Soliman Neveen A, Elmonem Mohamed A, El-Sayed Ahmed F, Ramadan Eman, Badr Ahmed M, Atia Fatma M, Helmy Rasha, Amer May O, El-Raouf Ahmed Abd, El-Garhy Fadya M, Abdel-Haseb Omnia M, Hassan Tokka M, Farouk Yasmeen K, El-Hosseiny Ahmed, Bakry Usama, Ali Asmaa, Saleeb Sheri, Ghanim Tasnim A, Albarbary Mahynour, Elmahy Ahmed, Elnagdy Tarek, Ragheb Amira, Hassan Wael A, Moustafa Ahmed, Amer Khaled
Department of Pediatrics, Center of Pediatric Nephrology and Transplantation (CPNT), Faculty of Medicine, Cairo University, Cairo, Egypt.
Egypt Center for Research and Regenerative Medicine (ECRRM), Cairo, Egypt.
Hum Genet. 2025 May 22. doi: 10.1007/s00439-025-02752-y.

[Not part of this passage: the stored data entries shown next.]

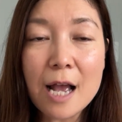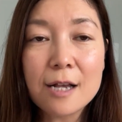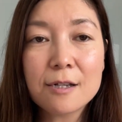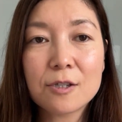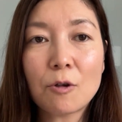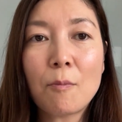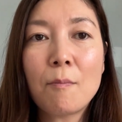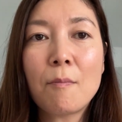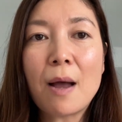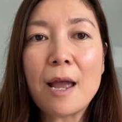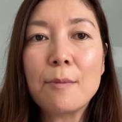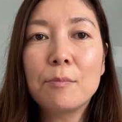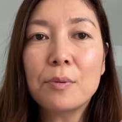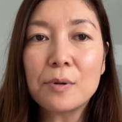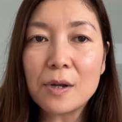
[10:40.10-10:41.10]
So my
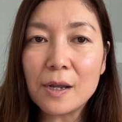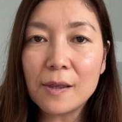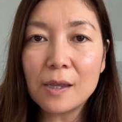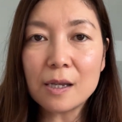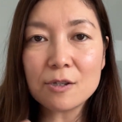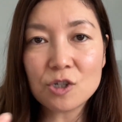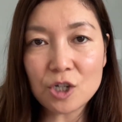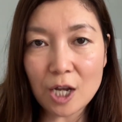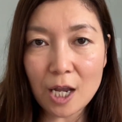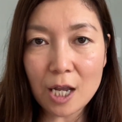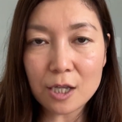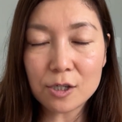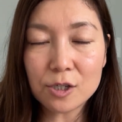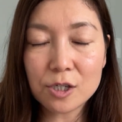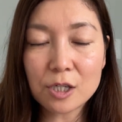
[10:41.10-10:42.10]
breathing
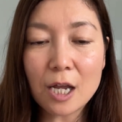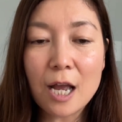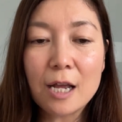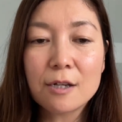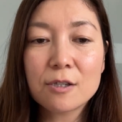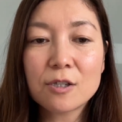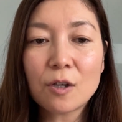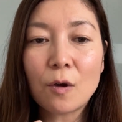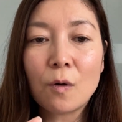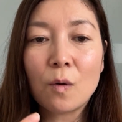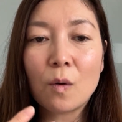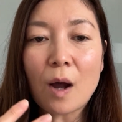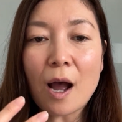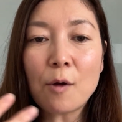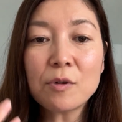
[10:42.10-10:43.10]
changed. So
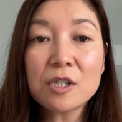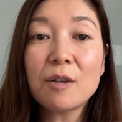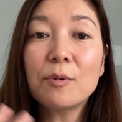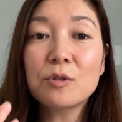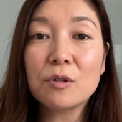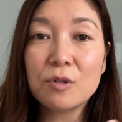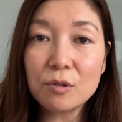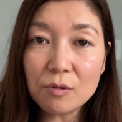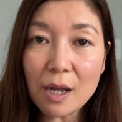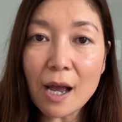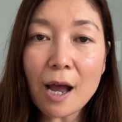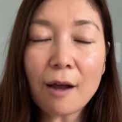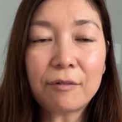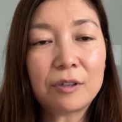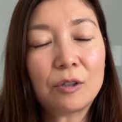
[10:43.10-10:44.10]
I was able to do it
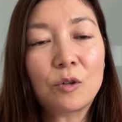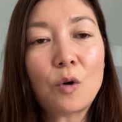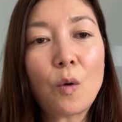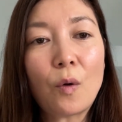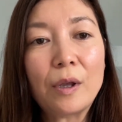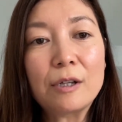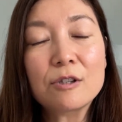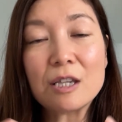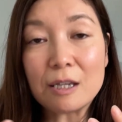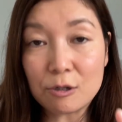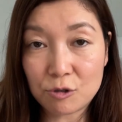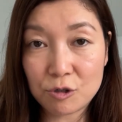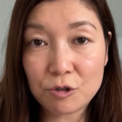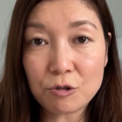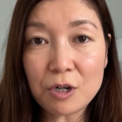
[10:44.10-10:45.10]
after going
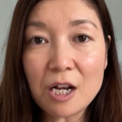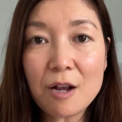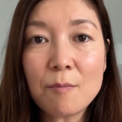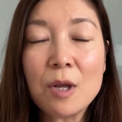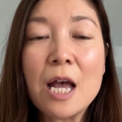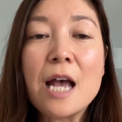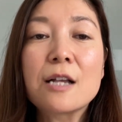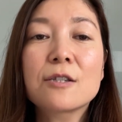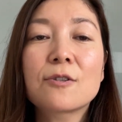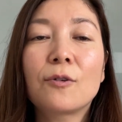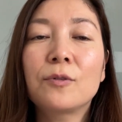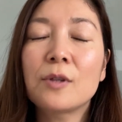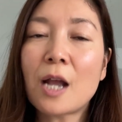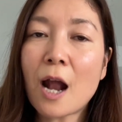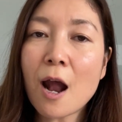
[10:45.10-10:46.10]
extreme. So
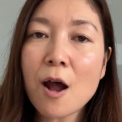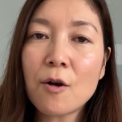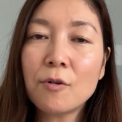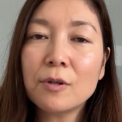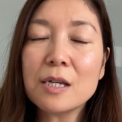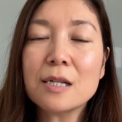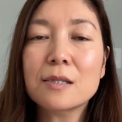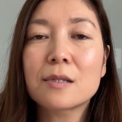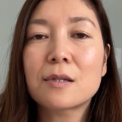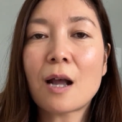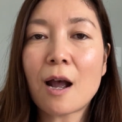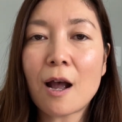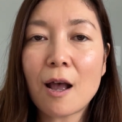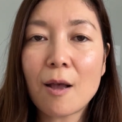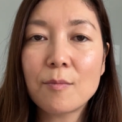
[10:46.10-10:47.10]
now it's
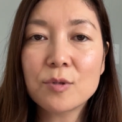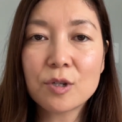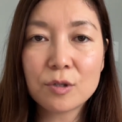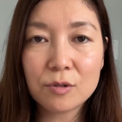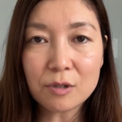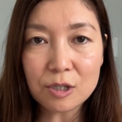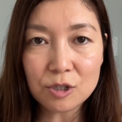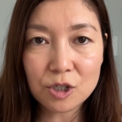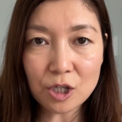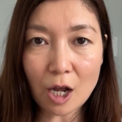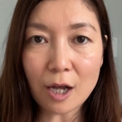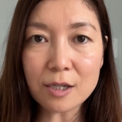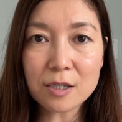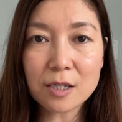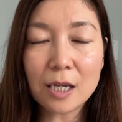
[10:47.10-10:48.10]
time to
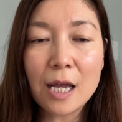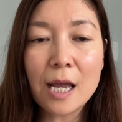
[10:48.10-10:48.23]
adjust.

Genetic causes of steroid-resistant-nephrotic-syndrome (SRNS) represent a rapidly growing number of monogenic diseases. The reported diagnostic yield of various studies applying genetic panels and exome-sequencing to diagnose SRNS is usually < 30%. We performed genome-sequencing in a cohort of Egyptian SRNS patients. We recruited 47 SRNS patients belonging to 41 unrelated families [28 males/19 females; median (range): 6 (0.5-22 years)]. We established a pipeline for genome sequencing, bioinformatics analysis, variant curation and protein modeling at the Egypt Center for Research and Regenerative Medicine (ECRRM). Disease-causing variants were detected in 27/47 patients (57.4%) belonging to 23/41 families (56.1%), including nine novel variants in NPHS1, NPHS2, COL4A3, MYO1E, NUP93, PLCE1, PODXL, SMARCAL1 and WT1. Novel variants were confirmed by Sanger sequencing and were segregated in families of affected patients. NPHS2 was the most common causative gene in 8/23 (34.8%) of confirmed families, followed by NPHS1, WT1, and SMARCAL1 in 2/23 families (8.7%) each. All detected missense variants were evaluated through protein modeling and were predicted deleterious. Our study expanded the spectrum of SRNS disease-causing variants and revealed a monogenic cause in 56.1% of investigated families. In our cohort, no deep intronic or regulatory variants were detected by genome-sequencing. Pursuing genetic diagnosis in SRNS patients is crucial to inform clinical decision making, genetic counseling, transplantation strategy and prenatal diagnosis thus improving clinical outcome of affected patients.
类固醇抵抗性肾病综合征(SRNS)的遗传病因代表了数量迅速增长的单基因疾病。应用基因检测板和外显子组测序诊断SRNS的各种研究报告的诊断率通常<30%。我们对一组埃及SRNS患者进行了全基因组测序。我们招募了47名SRNS患者,他们来自41个无亲缘关系的家庭[28名男性/19名女性;中位数(范围):6(0.5 - 22岁)]。我们在埃及研究与再生医学中心(ECRRM)建立了一个全基因组测序、生物信息学分析、变异筛选和蛋白质建模的流程。在47名患者中的27名(57.4%)、41个家庭中的23个(56.1%)检测到致病变异,包括NPHS1、NPHS2、COL4A3、MYO1E、NUP93、PLCE1、PODXL、SMARCAL1和WT1中的9个新变异。新变异通过桑格测序得到确认,并在受影响患者的家庭中进行了分离分析。NPHS2是8/23(34.8%)个确诊家庭中最常见的致病基因,其次是NPHS1、WT1和SMARCAL1,各占2/23个家庭(8.7%)。所有检测到的错义变异都通过蛋白质建模进行了评估,并被预测为有害变异。我们的研究扩展了SRNS致病变异的谱图,并在56.1%的被调查家庭中揭示了单基因病因。在我们的队列中,通过全基因组测序未检测到深层内含子或调控变异。对SRNS患者进行基因诊断对于指导临床决策、遗传咨询、移植策略和产前诊断至关重要,从而改善受影响患者的临床结局。